A will is valid if it meets the requirements of the applicable provisions of law in effect in this State either at the time of its execution or at the time of the death of the testator, or if any of the following apply:

(1) The will's execution complied with the law of the jurisdiction in which the testator was physically present at the time of execution.

(2) Its execution complied with the law of the place where the testator was domiciled at the time of execution or at the time of death.

(3) It is a military testamentary instrument executed in accordance with the provisions of 10 U.S.C. § 1044d or any successor or replacement statute. (1953, c. 1098, s. 14; 2013‑91, s. 1(g); 2019‑178, s. 3(b).)

 

§ 31‑46.1.  Construction of certain formula clauses applicable to estates of decedents dying in calendar year 2010.

(a) Purpose. – The federal estate tax and generation‑skipping transfer tax expired January 1, 2010, for one year. To carry out the intent of decedents in the construction of wills and trusts and to promote judicial economy in the administration of trusts and estates, this section construes certain formula clauses that reference federal estate and generation‑skipping transfer tax laws and that are used in wills or codicils of decedents who die in or before calendar year 2010.

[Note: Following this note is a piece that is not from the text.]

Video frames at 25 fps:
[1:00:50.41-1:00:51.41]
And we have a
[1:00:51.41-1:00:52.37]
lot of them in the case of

(b) Applicability. – This section applies to the following:

(1) To a will or codicil executed by a decedent before December 31, 2009, that contains a formula provision described in subsection (c) of this section if the decedent dies after December 31, 2009, and before the earlier of January 1, 2011, and the effective date of the reinstatement of the federal estate tax and generation‑skipping transfer tax, unless the will or codicil clearly manifests an intent that a rule contrary to the rule of construction described in subsection (c) of this section applies.

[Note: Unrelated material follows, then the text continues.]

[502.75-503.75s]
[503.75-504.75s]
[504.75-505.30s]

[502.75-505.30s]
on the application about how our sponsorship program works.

(2) To the terms of a will or codicil executed by a decedent who dies before December 31, 2009, providing for a disposition of property that contains a formula provision described in subsection (c) of this section and occurs as a result of the death of another individual who dies after December 31, 2009, and before the earlier of January 1, 2011, and the effective date of the reinstatement of the federal estate tax and generation‑skipping transfer tax, unless the terms of the will or codicil clearly manifests an intent that a rule contrary to the rule of construction described in subsection (c) of this section applies.

(c) Construction. – A will or codicil subject to this section is considered to refer to the federal estate and generation‑skipping transfer tax laws as they applied with respect to estates of decedents dying on December 31, 2009, if the will or codicil contains a formula that meets one or more of the following conditions:

(1) The formula refers to any of the following: "applicable credit amount," "applicable exclusion amount," "applicable exemption amount," "applicable fraction," "estate tax exemption," "generation‑skipping transfer tax exemption," "GST exemption," "inclusion ratio," "marital deduction," "maximum marital deduction," "unified credit," or "unlimited marital deduction."

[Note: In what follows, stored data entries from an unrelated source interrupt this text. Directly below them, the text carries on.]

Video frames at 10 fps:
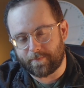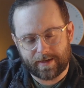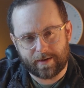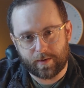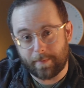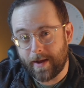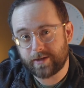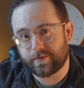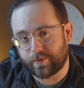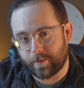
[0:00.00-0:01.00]
Now
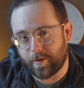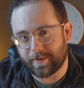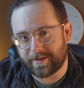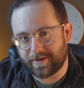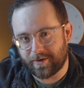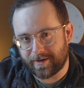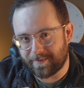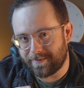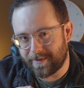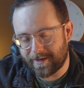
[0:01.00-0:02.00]
imagine for a moment that you're at
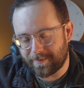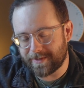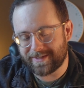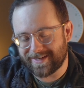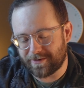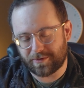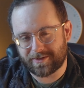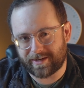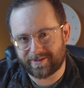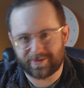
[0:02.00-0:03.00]
a busy
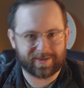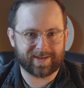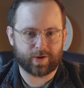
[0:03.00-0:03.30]
intersection, okay?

(2) The formula measures a share of an estate or trust based on the amount that can pass free of federal estate taxes or the amount that can pass free of federal generation‑skipping transfer taxes.

(3) The formula is otherwise based on a provision of federal estate tax or federal generation‑skipping transfer tax law similar to the provisions in subdivision (1) or (2) of this subsection.

(d) Judicial Determination. –  The personal representative or an affected beneficiary under a will or testamentary trust may bring an action in the superior court division of the General Court of Justice under Article 26 of Chapter 1 of the General Statutes, and the trustee of a trust created under the will or an affected beneficiary under the trust may bring a proceeding as permitted under Article 2 of Chapter 36C of the General Statutes to determine whether the decedent intended that the references under subsection (c) of this section be construed with respect to the federal law as it existed after December 31, 2009. The action must be commenced within 12 months following the death of the decedent. (2010‑126, s. 1.)